Linux perf can access hardware performance counters (PMUs) to give you a window into what your CPU is actually doing, beyond just instructions and cycles.
Here’s perf sampling a process and showing a few common PMU events:
sudo perf record -e cycles -e instructions -e branch-misses -e cache-references -e cache-misses -e page-faults --call-graph dwarf -- sleep 10
sudo perf report
This perf record command captures cycles, instructions, branch-misses, cache-references, cache-misses, and page-faults for 10 seconds. The --call-graph dwarf option adds call stack information, which is crucial for pinpointing where in the code these events are happening. perf report then lets you explore the collected data.
The core problem PMUs solve is that software-level metrics like CPU usage (from /proc/stat or top) are often too coarse. They tell you that the CPU is busy, but not why. Are you waiting on memory? Branching inefficiently? Hitting the TLB too often?

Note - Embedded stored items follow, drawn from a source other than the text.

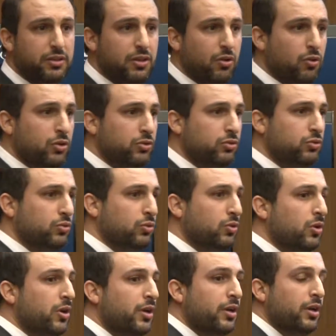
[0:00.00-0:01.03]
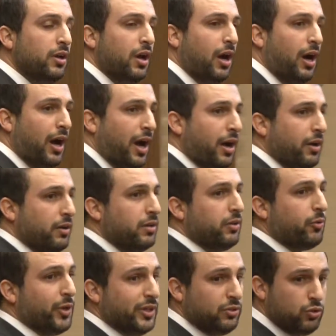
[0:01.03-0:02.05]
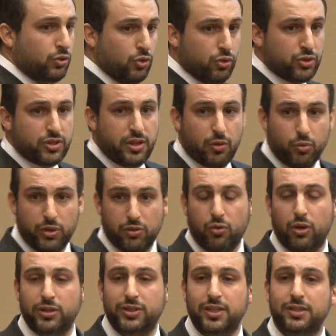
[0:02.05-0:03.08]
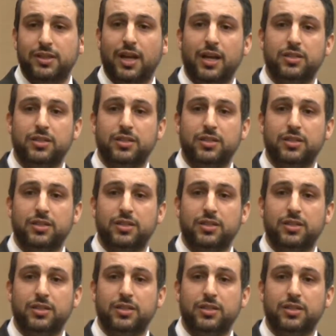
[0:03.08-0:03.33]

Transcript: They want to reduce the withholding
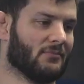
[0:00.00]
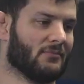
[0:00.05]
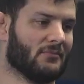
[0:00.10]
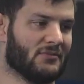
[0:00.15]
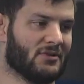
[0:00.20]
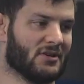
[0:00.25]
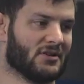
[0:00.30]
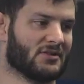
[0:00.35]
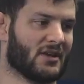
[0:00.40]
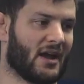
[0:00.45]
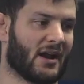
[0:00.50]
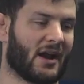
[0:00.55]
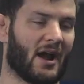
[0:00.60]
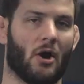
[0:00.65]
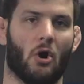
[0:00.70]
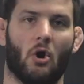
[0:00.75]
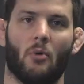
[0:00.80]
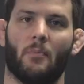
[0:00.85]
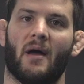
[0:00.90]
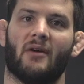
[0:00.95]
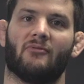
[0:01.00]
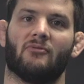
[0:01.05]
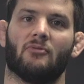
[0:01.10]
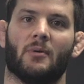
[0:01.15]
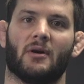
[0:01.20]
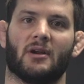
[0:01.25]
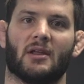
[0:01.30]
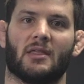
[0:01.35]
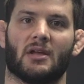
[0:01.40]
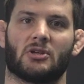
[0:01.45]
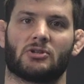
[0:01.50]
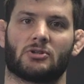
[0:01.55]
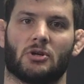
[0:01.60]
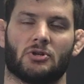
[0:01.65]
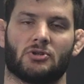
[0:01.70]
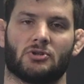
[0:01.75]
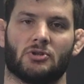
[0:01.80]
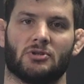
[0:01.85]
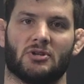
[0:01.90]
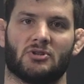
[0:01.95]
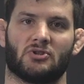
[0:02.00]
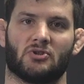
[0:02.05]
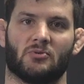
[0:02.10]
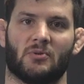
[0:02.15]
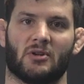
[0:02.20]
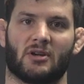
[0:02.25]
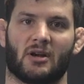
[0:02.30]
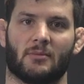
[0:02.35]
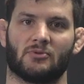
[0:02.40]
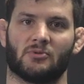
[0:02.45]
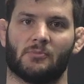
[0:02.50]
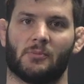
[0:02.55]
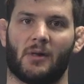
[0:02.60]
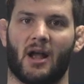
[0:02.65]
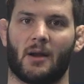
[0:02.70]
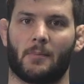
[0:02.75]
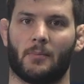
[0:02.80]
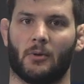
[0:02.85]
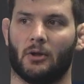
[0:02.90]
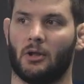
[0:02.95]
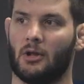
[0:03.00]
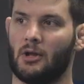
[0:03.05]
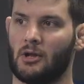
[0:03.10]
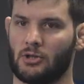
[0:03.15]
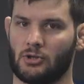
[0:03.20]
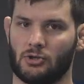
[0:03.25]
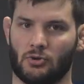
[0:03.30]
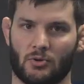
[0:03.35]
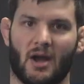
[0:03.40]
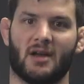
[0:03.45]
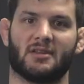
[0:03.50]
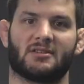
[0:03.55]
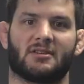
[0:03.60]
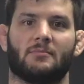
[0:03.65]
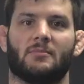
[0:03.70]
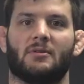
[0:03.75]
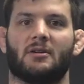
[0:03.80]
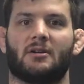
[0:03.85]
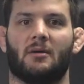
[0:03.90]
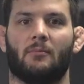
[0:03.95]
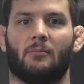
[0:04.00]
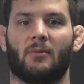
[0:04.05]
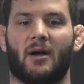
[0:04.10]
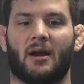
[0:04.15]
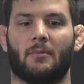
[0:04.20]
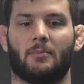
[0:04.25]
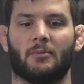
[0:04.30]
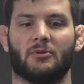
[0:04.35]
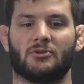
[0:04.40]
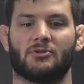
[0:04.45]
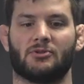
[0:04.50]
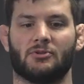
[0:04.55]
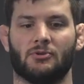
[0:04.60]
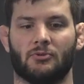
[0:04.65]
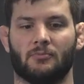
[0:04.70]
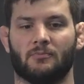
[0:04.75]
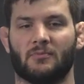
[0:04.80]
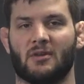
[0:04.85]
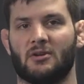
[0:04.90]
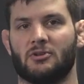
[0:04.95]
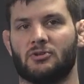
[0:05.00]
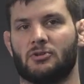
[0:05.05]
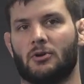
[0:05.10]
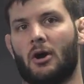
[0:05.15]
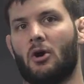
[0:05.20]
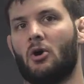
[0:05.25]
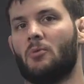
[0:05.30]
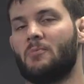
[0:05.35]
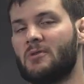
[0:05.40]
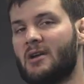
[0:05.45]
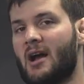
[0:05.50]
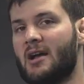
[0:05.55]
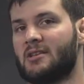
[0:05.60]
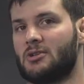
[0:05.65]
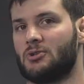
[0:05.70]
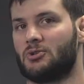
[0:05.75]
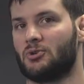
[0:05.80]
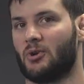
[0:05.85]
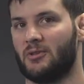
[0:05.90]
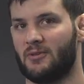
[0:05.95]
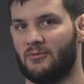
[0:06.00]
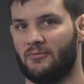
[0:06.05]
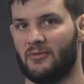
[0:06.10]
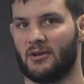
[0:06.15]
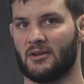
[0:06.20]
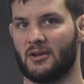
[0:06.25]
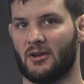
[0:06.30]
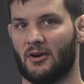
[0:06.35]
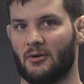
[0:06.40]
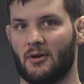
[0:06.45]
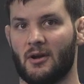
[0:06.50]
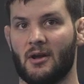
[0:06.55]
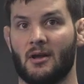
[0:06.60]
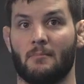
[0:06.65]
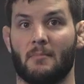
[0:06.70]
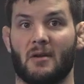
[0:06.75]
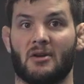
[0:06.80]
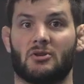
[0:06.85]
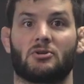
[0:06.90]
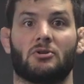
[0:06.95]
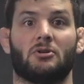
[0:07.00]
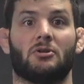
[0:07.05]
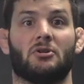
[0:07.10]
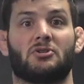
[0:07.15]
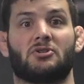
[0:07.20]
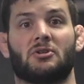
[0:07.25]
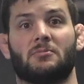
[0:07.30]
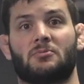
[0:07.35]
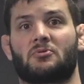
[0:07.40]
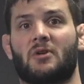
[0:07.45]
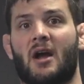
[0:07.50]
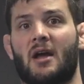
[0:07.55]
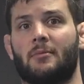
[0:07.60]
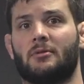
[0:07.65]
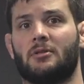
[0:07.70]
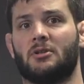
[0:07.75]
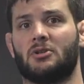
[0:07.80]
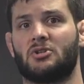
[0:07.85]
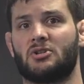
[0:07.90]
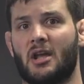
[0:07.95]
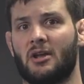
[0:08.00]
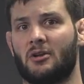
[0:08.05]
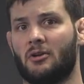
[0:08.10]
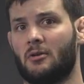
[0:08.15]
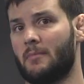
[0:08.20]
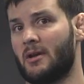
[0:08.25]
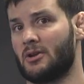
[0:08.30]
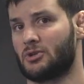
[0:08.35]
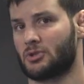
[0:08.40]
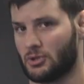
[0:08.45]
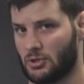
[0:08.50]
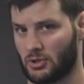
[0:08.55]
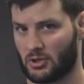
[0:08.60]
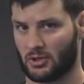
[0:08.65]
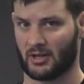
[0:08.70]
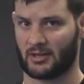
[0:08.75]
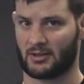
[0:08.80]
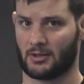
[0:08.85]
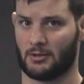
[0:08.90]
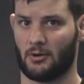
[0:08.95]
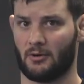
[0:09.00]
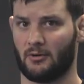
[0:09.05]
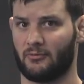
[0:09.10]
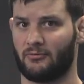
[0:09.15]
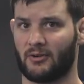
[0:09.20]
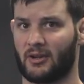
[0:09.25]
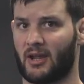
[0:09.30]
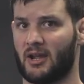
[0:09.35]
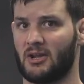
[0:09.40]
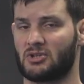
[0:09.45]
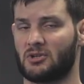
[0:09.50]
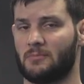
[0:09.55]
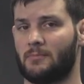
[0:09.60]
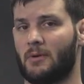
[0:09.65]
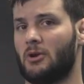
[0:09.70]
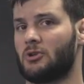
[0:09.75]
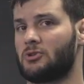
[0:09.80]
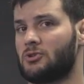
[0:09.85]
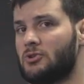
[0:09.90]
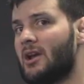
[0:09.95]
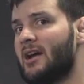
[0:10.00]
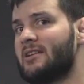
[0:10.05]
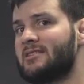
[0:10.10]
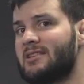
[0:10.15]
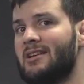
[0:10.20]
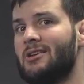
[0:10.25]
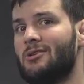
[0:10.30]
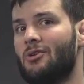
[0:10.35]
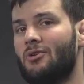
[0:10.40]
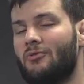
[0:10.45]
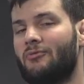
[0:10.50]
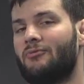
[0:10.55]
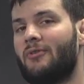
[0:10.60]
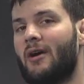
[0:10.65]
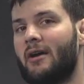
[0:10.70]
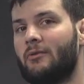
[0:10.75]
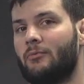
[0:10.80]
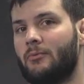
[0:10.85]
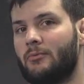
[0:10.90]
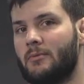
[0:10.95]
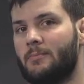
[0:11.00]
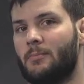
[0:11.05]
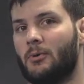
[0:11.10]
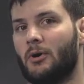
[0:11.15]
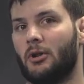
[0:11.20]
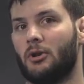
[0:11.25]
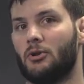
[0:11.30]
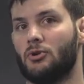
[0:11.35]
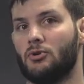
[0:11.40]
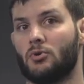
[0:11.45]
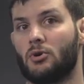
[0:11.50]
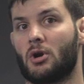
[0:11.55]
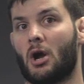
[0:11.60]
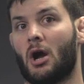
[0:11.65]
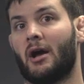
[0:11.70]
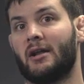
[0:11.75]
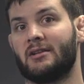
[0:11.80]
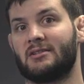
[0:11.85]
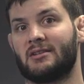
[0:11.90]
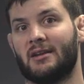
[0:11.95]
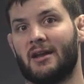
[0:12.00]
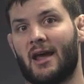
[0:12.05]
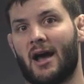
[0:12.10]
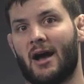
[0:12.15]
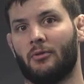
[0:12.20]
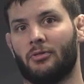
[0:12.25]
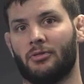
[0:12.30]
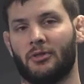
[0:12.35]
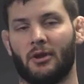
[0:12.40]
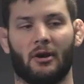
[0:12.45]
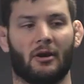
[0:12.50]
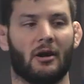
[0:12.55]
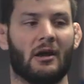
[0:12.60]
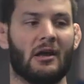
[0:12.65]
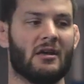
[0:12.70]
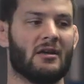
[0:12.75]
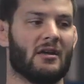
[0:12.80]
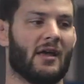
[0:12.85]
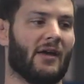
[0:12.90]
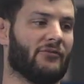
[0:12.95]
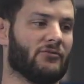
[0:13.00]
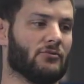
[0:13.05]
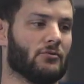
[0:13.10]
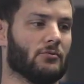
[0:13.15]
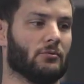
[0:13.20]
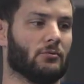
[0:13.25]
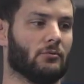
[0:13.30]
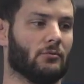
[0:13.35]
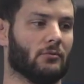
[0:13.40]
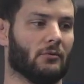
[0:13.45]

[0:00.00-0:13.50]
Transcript: just like I hope everybody that starts jiu-jitsu becomes a black belt, you guys can become black belts too. So I hope you guys enjoyed the video. Make sure you're subscribed to the channel. Make sure you click the notification bell so you guys get notified when we put new content out there. If you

PMUs provide a way to observe these hardware-level phenomena directly.
Internally, your CPU has dedicated, fixed-function hardware units that can count specific events. These events are exposed through a Programmer’s Visible Interface (PVI), often called a Performance Monitoring Unit (PMU). The Linux kernel’s perf subsystem acts as a bridge, allowing userspace tools to access and interpret these hardware counters. Each CPU architecture (x86, ARM, etc.) has its own set of PMU events, though perf often provides common aliases.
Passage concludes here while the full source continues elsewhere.